(WORK TO COMPLETE):
Without the images, write out all of the following entries exactly.

(EXTRACTED ENTRIES):
-*-

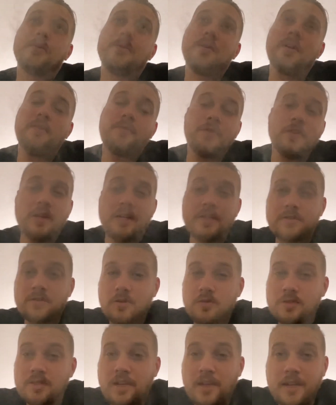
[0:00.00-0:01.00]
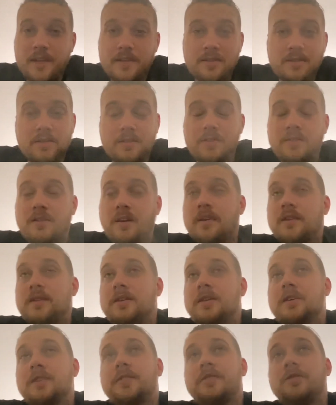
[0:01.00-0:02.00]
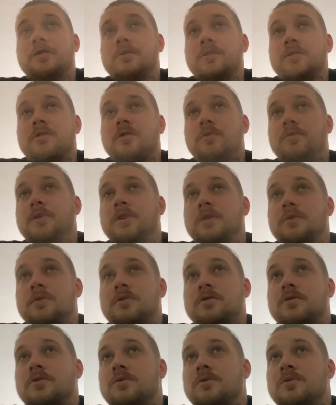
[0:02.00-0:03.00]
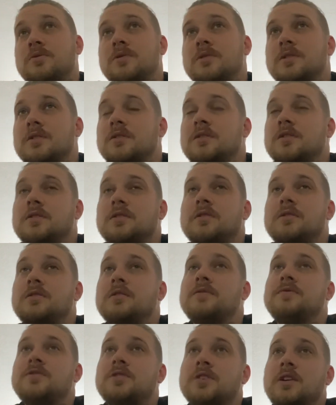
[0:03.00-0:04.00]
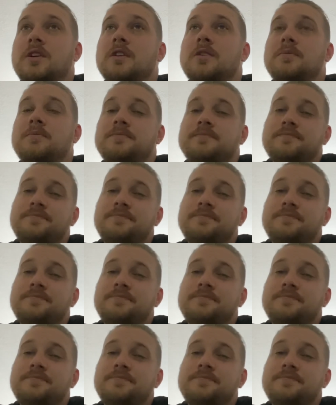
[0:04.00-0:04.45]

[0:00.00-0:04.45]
I feel like those guys in the secondary unit, they'll be able to do a good enough job.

-*-

(OUTPUT FOR THIS EXERCISE):
[0:00.00-0:01.00]
[0:01.00-0:02.00]
[0:02.00-0:03.00]
[0:03.00-0:04.00]
[0:04.00-0:04.45]

[0:00.00-0:04.45]
I feel like those guys in the secondary unit, they'll be able to do a good enough job.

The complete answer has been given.